Requirement
Please copy, exactly as written, the span from the first line below to the line that contains "[00:00:13.50]", including both, and skip the pictures.

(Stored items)
§ §

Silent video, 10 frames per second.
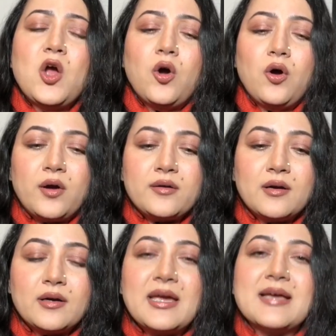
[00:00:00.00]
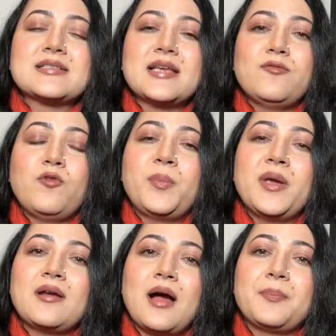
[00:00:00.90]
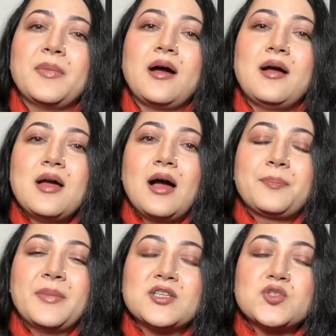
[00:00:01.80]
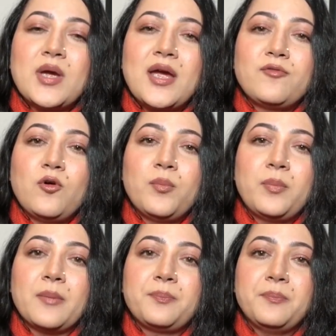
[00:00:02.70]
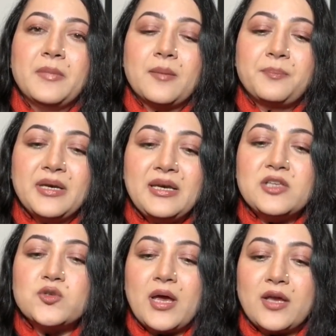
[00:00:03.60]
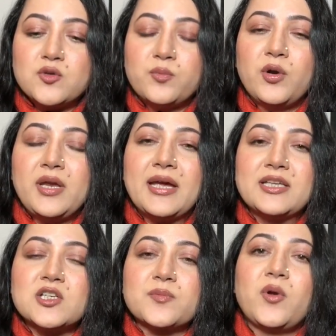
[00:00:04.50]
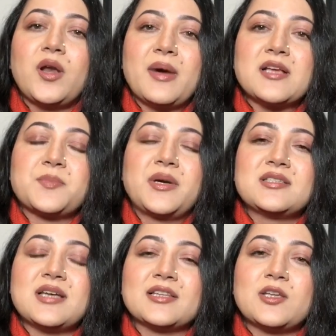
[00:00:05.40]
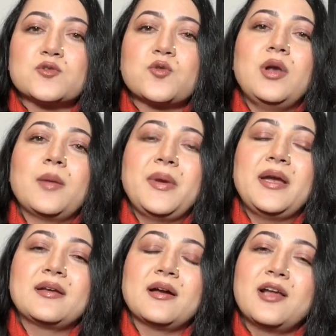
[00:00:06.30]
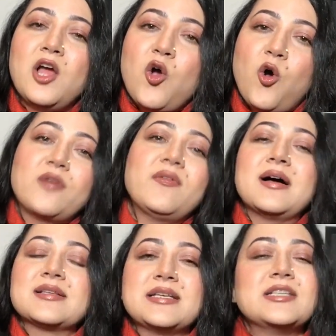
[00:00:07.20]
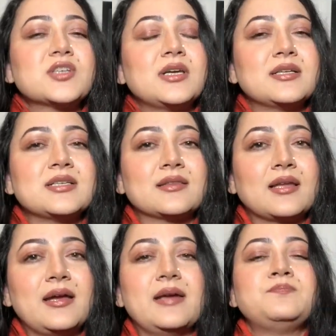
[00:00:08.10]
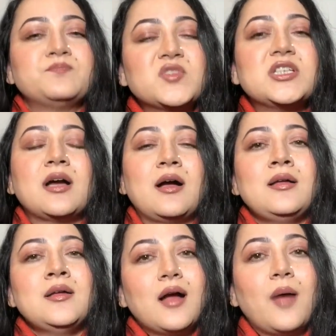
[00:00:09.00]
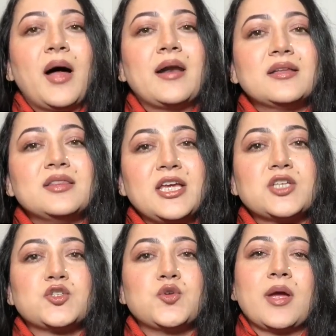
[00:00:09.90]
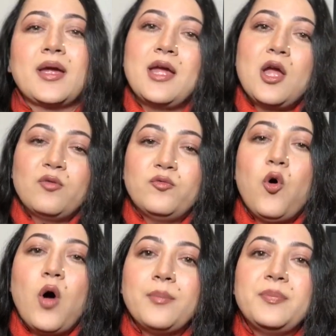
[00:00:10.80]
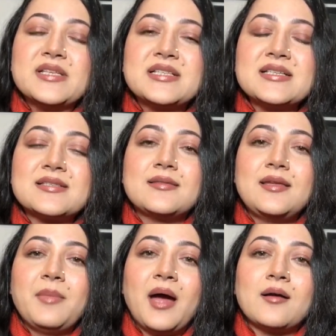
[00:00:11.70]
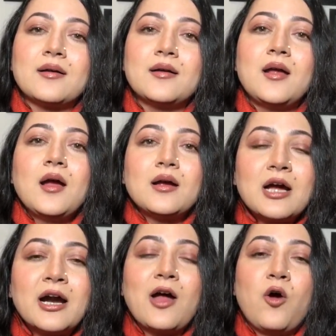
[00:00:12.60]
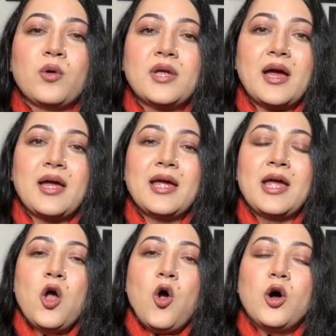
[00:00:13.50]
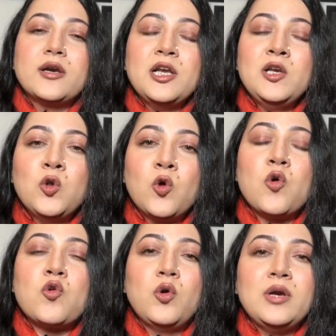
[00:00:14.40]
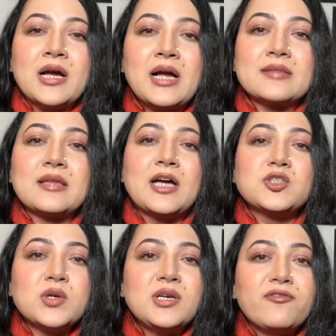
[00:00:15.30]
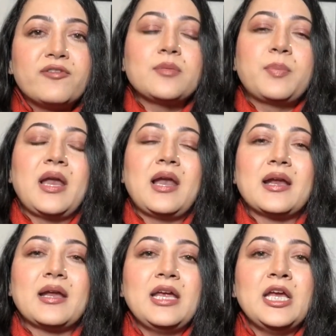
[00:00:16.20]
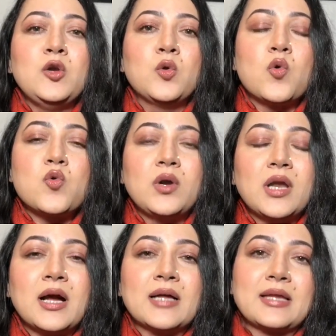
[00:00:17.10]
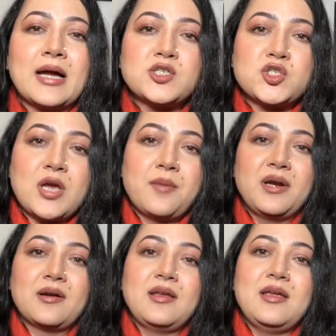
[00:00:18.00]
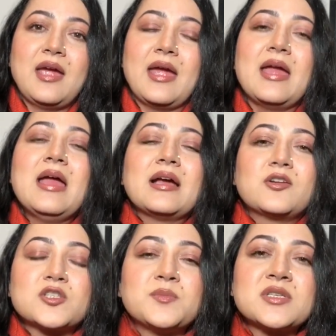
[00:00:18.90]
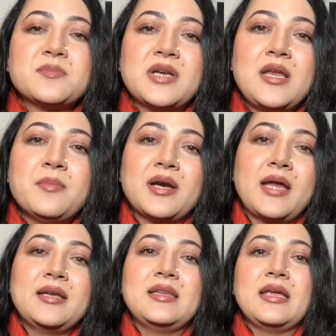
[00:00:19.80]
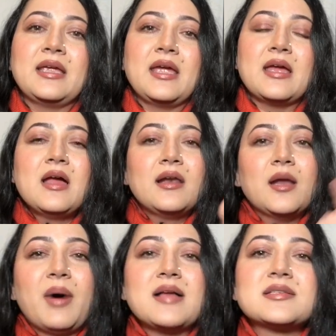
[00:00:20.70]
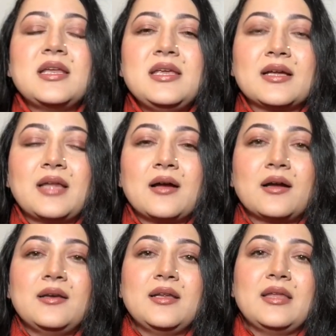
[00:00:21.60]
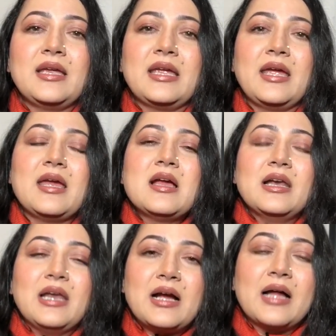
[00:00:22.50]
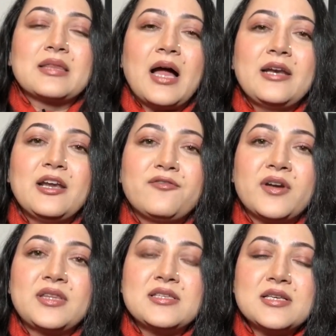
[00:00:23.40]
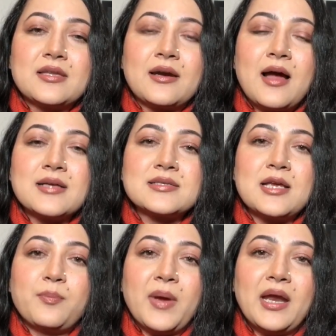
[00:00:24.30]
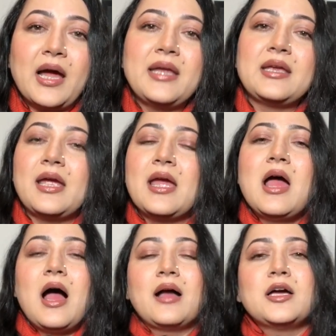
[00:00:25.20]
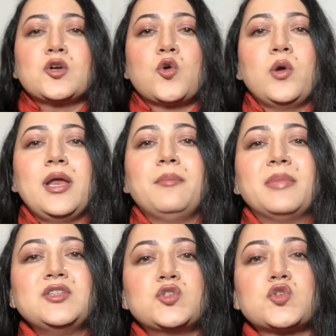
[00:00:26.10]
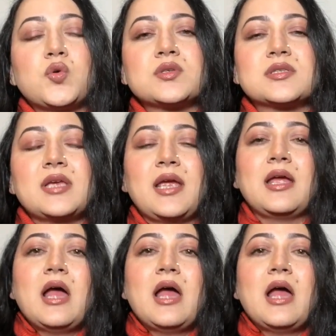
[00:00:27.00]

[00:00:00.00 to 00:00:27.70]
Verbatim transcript: और कैसे वो फिर अपना अपना जो है वो पिन्नी जो है जो बोरी है जिस वो नमाज पढ़ने जा रहा था उसको लपेट कर और वहाँ से चला जाता है जी हाँ हमारा देश जो है वो अब इसी स्थिति में आकर खड़ा हो गया है और इन लोगों को लगातार जो नफरत फैला रहे हैं इन लोगों को लगातार शय मिल रही है क्रिसमस नहीं मनाने देंगे नमाज नहीं अदा करने देंगे लगातार नफरत इसी तरह से फैलाएंगे अगर खुले मंचों से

§ §

Finished task
Silent video, 10 frames per second.
[00:00:00.00]
[00:00:00.90]
[00:00:01.80]
[00:00:02.70]
[00:00:03.60]
[00:00:04.50]
[00:00:05.40]
[00:00:06.30]
[00:00:07.20]
[00:00:08.10]
[00:00:09.00]
[00:00:09.90]
[00:00:10.80]
[00:00:11.70]
[00:00:12.60]
[00:00:13.50]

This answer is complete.